SUGi recognises forests as flourishing ecosystems and manages them accordingly


The creation of a flourishing forest ecosystem in balance lies at the heart of SUGi’s mission. SUGi plants pocket forests using the Miyawaki Method. These afforestation principles are based on an understanding of how these species would interact in a natural old-growth forest. A dense and diverse mixture of native saplings, best suited to the particular site, are planted close together in a way that mirrors how seeds would fall naturally. And after a 3 year period of initial weeding and mulching, the forest is left to its own devices. SUGi forests aim to maximise biodiversity.


When the degraded and compacted soil is worked before planting, SUGi forest makers add a compost tea.
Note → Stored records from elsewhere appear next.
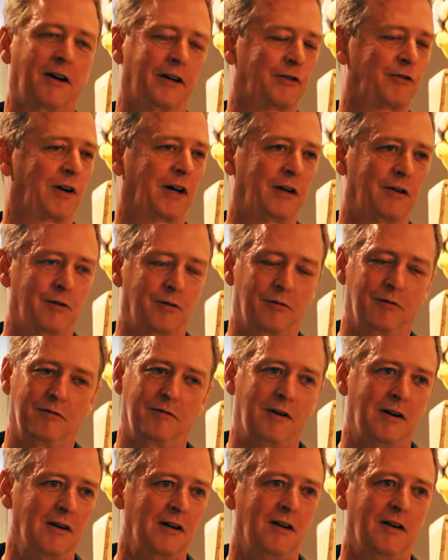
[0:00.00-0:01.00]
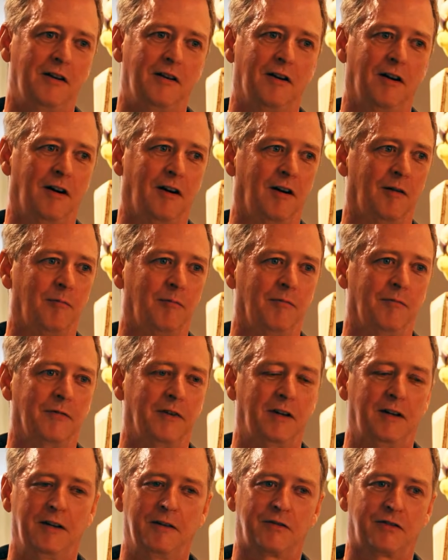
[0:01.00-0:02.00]
I try to,
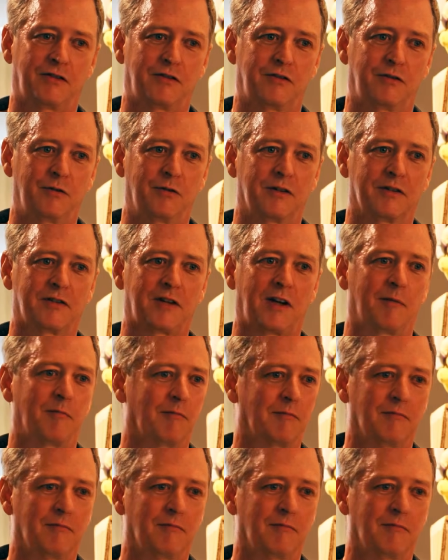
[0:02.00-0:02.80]
as soon as I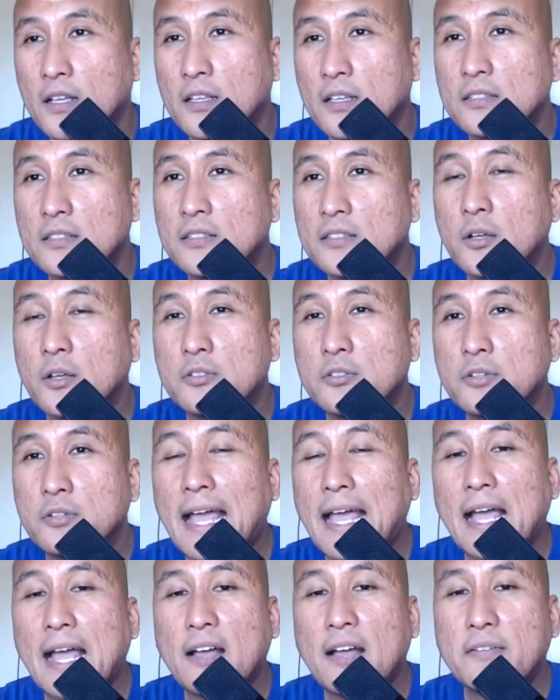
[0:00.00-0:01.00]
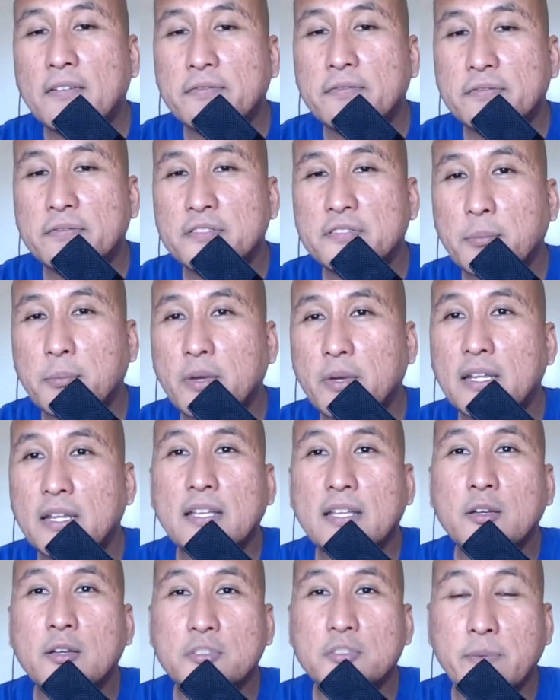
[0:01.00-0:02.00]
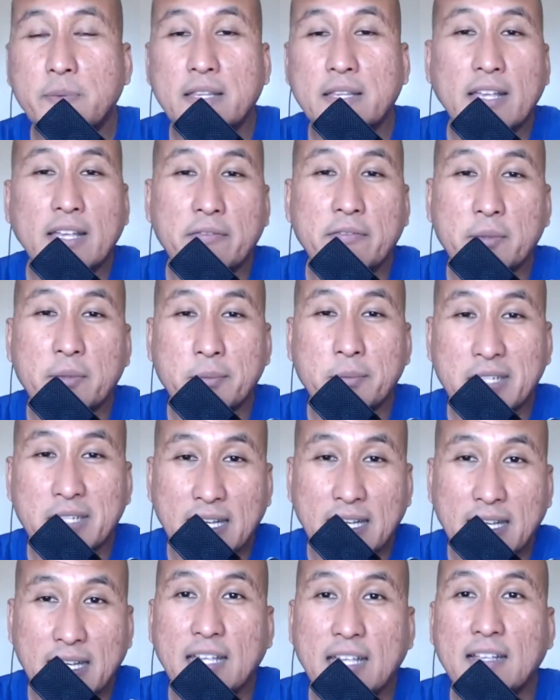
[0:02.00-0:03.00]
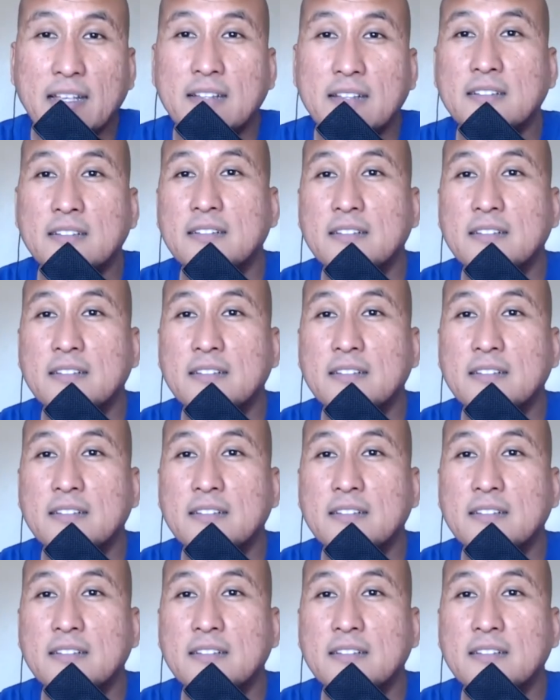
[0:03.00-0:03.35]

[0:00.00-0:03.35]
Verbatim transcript: So to have somebody who's been there from the beginning,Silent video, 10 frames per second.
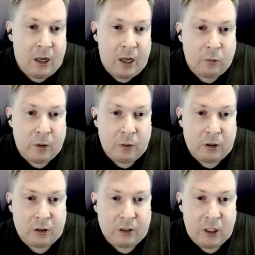and we
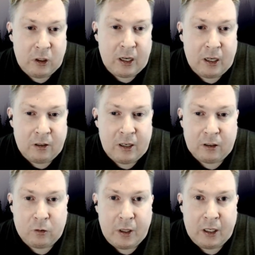will see you guys
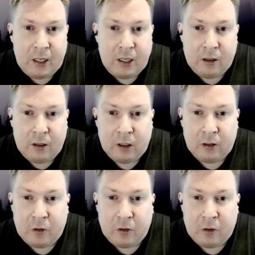next week here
This tea contains strains of beneficial fungi that interact with the specific tree species and a stimulant, such as molasses or liquid seaweed, to help give the mycorrhizal network fuel to grow.


“Our modern societies have made the assumption that trees don’t have the same capacities as humans. They don’t have nurturing instincts. They don’t cure another, don’t administer care. But now we know Mother Trees can truly nurture their offspring. Douglas firs recognise their kin and distinguish them from other families and different species. They communicate and send carbon, the building block of life, not just to the mycorrhizae of their kin but to other members of the community. To help keep it whole.”